Hasılat Esaslı Kazanç Tespitinin Usul ve Esasları Detaylı Rehber
İçindekiler
Geçtiğimiz günlerde çıkan 309 Seri No.lu Gelir Vergisi Genel Tebliğ uyarınca şehir içi yolcu taşımacılığı faaliyetinde bulunanlar ve bu faaliyetlerinden yaptıkları hasılatlarının tamamını elektronik ödeme yöntemleriyle elde eden gelir veya kurumlar vergisi mükellefleri ilgili faaliyetlerden elde ettikleri vergiye tabi kazançlarının 193 sayılı Kanunun 113’üncü maddesinde düzenlenen Hasılat Esaslı Kazanç Tespiti yoluyla tespit edilmesine ilişkin esasları sizlere anlatacağım.
- Uygulamaya katılım isteğe bağlı olup talepte bulunanlar yararlanabileceklerdir.
- Hasılat esaslı kazanç tespiti uygulamasından yararlanmak isteyen mükelleflerin ;
- Şehir içi yolcu taşımacılığı faaliyetinde bulunması,
- Bu faaliyetlerden elde edilen hasılatın tamamının elektronik ücret toplama sistemleri ile elde edilmesi.
- Gelir veya kurumlar vergisi bağlamında kayıtlı olduğu vergi dairesine ilgili yönteme katılmak istediğine dair yazılı talepte bulunulması şarttır.
- Söz konusu mükellefler, yazılı talepleri kabul edildiğine dair bildirimin kendilerine ulaştığı tarihi takip eden yılın başından itibaren hasılat esaslı kazanç tespiti usulüne geçeceklerdir.
- Aralık ayı içerisinde bağlı olduğu vergi dairesine yazılı talepte bulunup da şartları sağlayanlar için vergi dairelerince bir sonraki takvim yıl içerisinde kendilerine yazı ile bildirim yapılanlar, bildirimin yapıldığı takvim yılı başından itibaren hasılat esaslı kazanç tespiti usulüne geçeceklerdir.
- Şehir içi yolcu taşımacılığı faaliyetinde vergiye tabi kazancın hasılat esaslı kazanç tespiti yöntemine göre hesaplanmasında bu faaliyete ilişkin katlanılan giderler dikkate alınmayacak ve bu yönteme göre tespit edilen kazanca herhangi bir indirim ve istisna uygulanmayacaktır.

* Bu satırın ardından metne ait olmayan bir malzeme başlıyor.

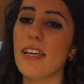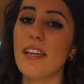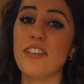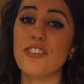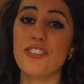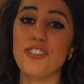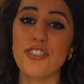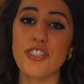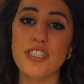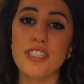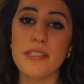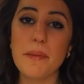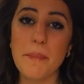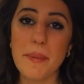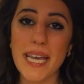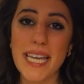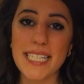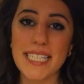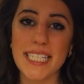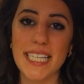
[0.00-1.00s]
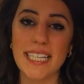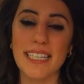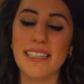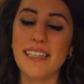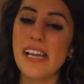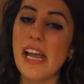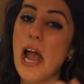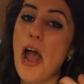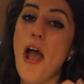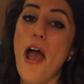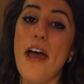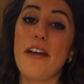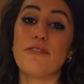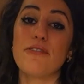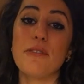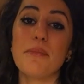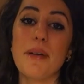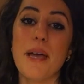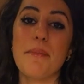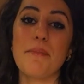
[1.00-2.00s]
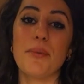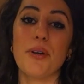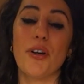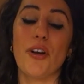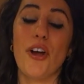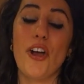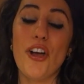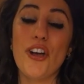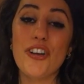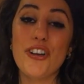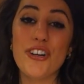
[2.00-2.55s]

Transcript: It's just amazing. And remember,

- Şehir içi yolcu taşımacılığı faaliyeti ile bu kapsama girmeyen faaliyetlerin birlikte yürütülmesi halinde müşterek giderler, bu faaliyetleri ile ilgili olarak cari dönemde oluşan giderlerin toplam maliyetler içerisindeki oranı dikkate alınarak dikkate alınarak dağıtılacaktır. Bu dağıtım sonucunda müşterek genel giderlerden şehir içi yolcu taşımacılığı faaliyetine düşen pay, diğer faaliyetlere ilişkin vergiye tabi kazancın ve gelir ya da kurumlar vergisi matrahının tespitinde dikkate alınmayacaktır.
1- Yasal Düzenleme
7186 sayılı Kanunun 1’inci maddesiyle yeniden düzenlenen Gelir Vergisi Kanunu’nun 113’üncü maddesi tamamiyle aşağıdaki gibidir ;
“Hasılat Esaslı Kazanç Tespiti:
Madde 113 – Şehir içi yolcu taşımacılığı faaliyetinde bulunan ve bu faaliyetlerinden kaynaklanan hasılatlarının tamamını elektronik ücret toplama sistemleri aracılığıyla elde eden mükelleflerin talep etmeleri hâlinde söz konusu faaliyetlerinden elde ettikleri gayrisafi hasılatlarının (25/10/1984 tarihli ve 3065 sayılı Katma Değer Vergisi Kanununun 38 inci maddesi kapsamında hasılat esaslı vergilendirme usulüne göre vergilendirilen mükellefler için hesapladıkları katma değer vergisi dâhil tutarın) %10’u bu faaliyetlerine ilişkin vergiye tabi kazanç olarak esas alınır. Vergiye tabi kazancın bu suretle tespitinde ilgili faaliyete ilişkin giderler dikkate alınmaz ve bu kazanca herhangi bir indirim veya istisna uygulanmaz.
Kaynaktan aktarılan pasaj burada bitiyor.